Washington (kath.net/KNA) In katholischen Gottesdiensten in den Vereinigten Staaten darf der Gedenktag für Johannes Paul II. (1978-2005) künftig offiziell begangen werden. Der Vatikan billigte einen entsprechenden Antrag der US-amerikanischen Bischöfe, wie die nationale Bischofskonferenz am Wochenende mitteilte. Zugleich genehmigte die römische Gottesdienstkongregation auch die dazugehörigen Gebete und Texte.
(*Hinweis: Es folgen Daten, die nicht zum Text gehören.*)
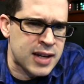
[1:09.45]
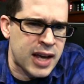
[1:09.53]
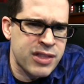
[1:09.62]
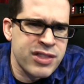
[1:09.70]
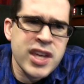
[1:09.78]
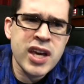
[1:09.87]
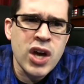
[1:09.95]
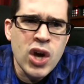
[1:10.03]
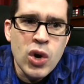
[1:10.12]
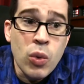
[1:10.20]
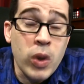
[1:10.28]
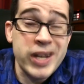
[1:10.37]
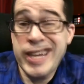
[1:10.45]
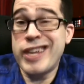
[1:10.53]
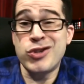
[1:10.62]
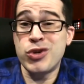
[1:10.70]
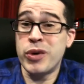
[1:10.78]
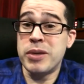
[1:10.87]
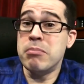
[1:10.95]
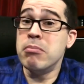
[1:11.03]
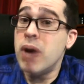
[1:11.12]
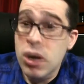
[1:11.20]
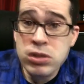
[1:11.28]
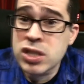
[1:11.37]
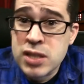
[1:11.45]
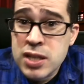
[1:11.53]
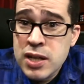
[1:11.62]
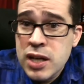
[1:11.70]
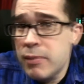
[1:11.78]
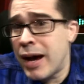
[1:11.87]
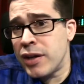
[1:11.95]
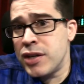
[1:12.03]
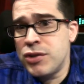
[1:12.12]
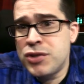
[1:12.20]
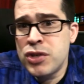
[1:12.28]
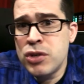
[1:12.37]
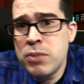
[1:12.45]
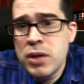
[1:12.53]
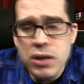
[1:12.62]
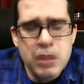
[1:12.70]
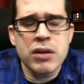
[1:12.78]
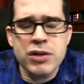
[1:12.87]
and I think what I enjoy most about YouTube, uh,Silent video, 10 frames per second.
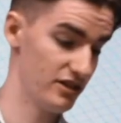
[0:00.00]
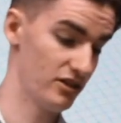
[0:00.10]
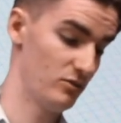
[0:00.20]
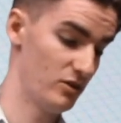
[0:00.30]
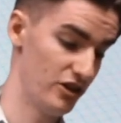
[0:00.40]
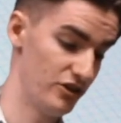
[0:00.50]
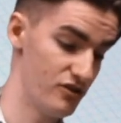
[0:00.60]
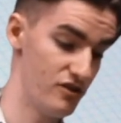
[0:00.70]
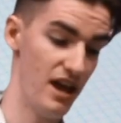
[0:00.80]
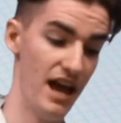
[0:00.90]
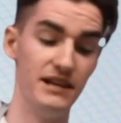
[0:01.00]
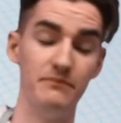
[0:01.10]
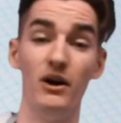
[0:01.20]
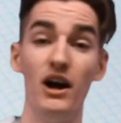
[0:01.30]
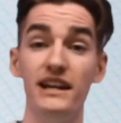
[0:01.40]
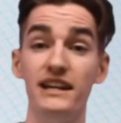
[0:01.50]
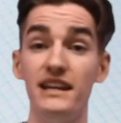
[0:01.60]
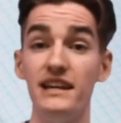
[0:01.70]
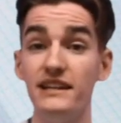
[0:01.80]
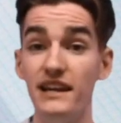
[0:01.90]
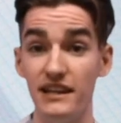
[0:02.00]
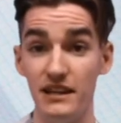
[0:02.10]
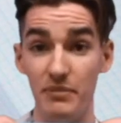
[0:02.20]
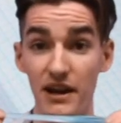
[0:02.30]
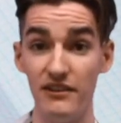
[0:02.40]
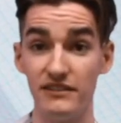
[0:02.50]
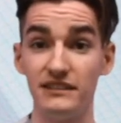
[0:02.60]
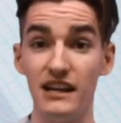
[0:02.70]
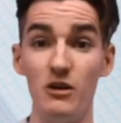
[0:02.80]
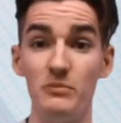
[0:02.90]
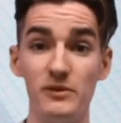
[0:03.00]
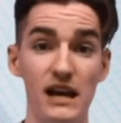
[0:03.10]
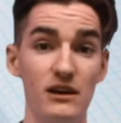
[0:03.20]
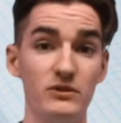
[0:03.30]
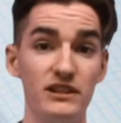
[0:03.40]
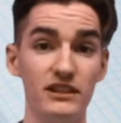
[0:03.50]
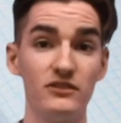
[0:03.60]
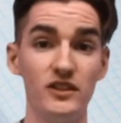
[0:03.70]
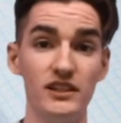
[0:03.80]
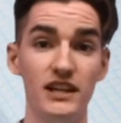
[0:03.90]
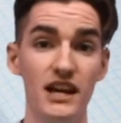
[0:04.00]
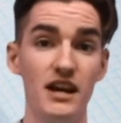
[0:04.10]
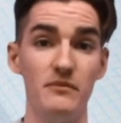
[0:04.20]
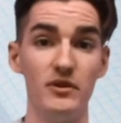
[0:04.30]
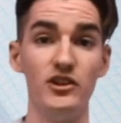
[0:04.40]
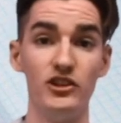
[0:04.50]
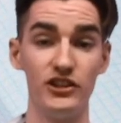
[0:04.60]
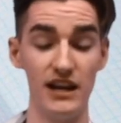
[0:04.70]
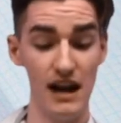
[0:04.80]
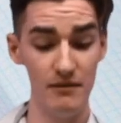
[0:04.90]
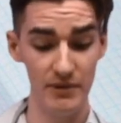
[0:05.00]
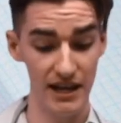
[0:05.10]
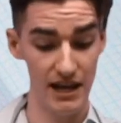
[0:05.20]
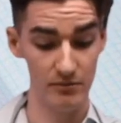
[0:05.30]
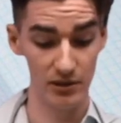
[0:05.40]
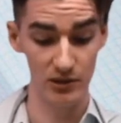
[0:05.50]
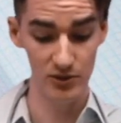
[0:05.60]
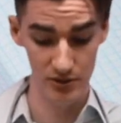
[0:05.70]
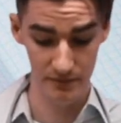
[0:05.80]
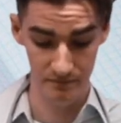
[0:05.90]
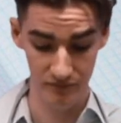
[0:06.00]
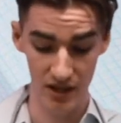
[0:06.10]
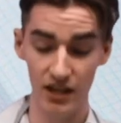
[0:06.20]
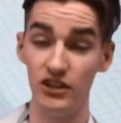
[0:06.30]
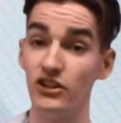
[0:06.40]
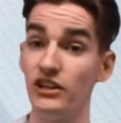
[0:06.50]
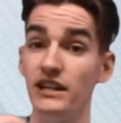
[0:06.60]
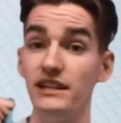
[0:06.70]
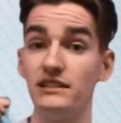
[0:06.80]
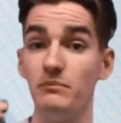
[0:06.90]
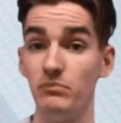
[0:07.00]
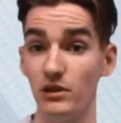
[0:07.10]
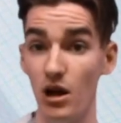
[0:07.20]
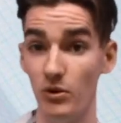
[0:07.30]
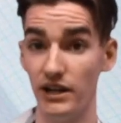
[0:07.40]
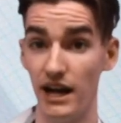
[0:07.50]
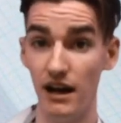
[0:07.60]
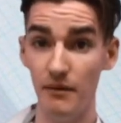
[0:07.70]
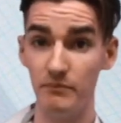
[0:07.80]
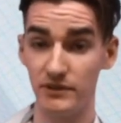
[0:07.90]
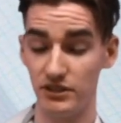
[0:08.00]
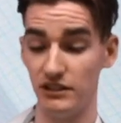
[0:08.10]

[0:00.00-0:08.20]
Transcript: going to want to do, and you might need your parents to help you out with this one, but you grab a balloon, you're going to need to blow it up, so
Johannes Paul II. war von seinem Nachfolger Benedikt XVI. am 1. Mai 2011 seliggesprochen worden. Sein Gedenktag ist der 22. Oktober, der Jahrestag seines Amtsantritts 1978. Im Unterschied zur Heiligsprechung gestattet eine Seligsprechung die öffentliche Verehrung eines Verstorbenen in der katholischen Kirche nur für bestimmte Gebiete oder Gemeinschaften.
Bischofskonferenzen, Bistümer und Orden können im Vatikan beantragen, einen Seligengedenktag in ihre jeweiligen Regional- oder Ordenskalender aufnehmen zu dürfen. Die deutschen Bischöfe hatten dies im Fall von Johannes Paul II. bereits im Oktober 2011 getan.